If you have feelings of exhaustion that seem to be growing along with your belly, you could be experiencing cortisol belly.

Difficulty Sleeping

Because cortisol belly causes fatigue, it would seem that sleep should come easily. But excess cortisol often leads to insomnia because it alters the body’s normal sleeping and waking patterns. As mentioned above, sleep becomes difficult when cortisol levels remain high at night rather than decreasing as they normally do.

High Blood Pressure

Cortisol significantly influences cardiovascular functions, including blood pressure regulation. The hormone increases blood pressure during times of stress, thus ensuring that blood is efficiently distributed to essential organs, like the brain and muscles, during stress.
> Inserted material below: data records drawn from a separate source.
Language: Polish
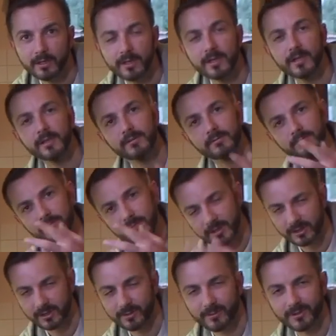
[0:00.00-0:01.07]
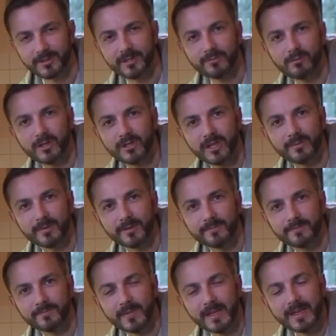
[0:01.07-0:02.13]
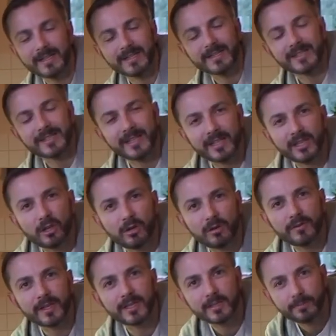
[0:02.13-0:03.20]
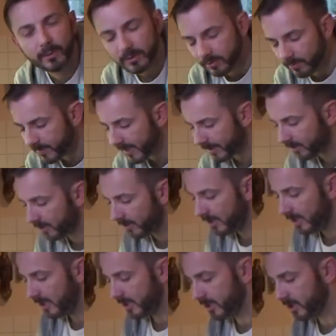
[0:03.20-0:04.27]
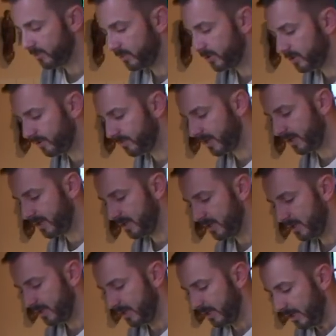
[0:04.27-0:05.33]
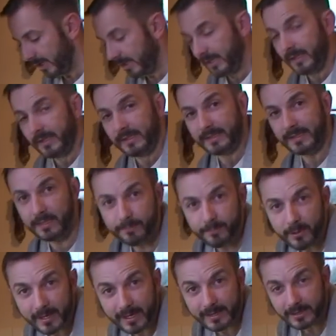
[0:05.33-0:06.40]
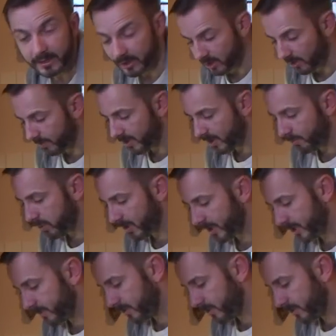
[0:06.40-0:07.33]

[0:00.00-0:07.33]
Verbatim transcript: I jeszcze mocniej płaczemy. Czy jest jakikolwiek sposób na to, żeby sobie z tym poradzić, żeby nie płakać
During chronic stress and cortisol exposure, however, the blood pressure is raised and remains high.

Increase in Food Cravings

Among its other tricks, cortisol can influence the levels of hormones that regulate appetite. It can increase ghrelin, the hunger hormone, which stimulates appetite. Simultaneously, cortisol may decrease levels of leptin, the hormone that signals satiety or fullness to the brain, making it difficult to feel satisfied and leading to increased food intake.

This increased food intake rarely comes in the form of more fruits and vegetables. Instead, an increase in cortisol levels corresponds to an increase in cravings for foods that are high in sugar and fat. These comfort foods can temporarily reduce stress and create a sense of emotional relief. The body’s natural response to stress can thus lead to an increased intake of calories, contributing to weight gain.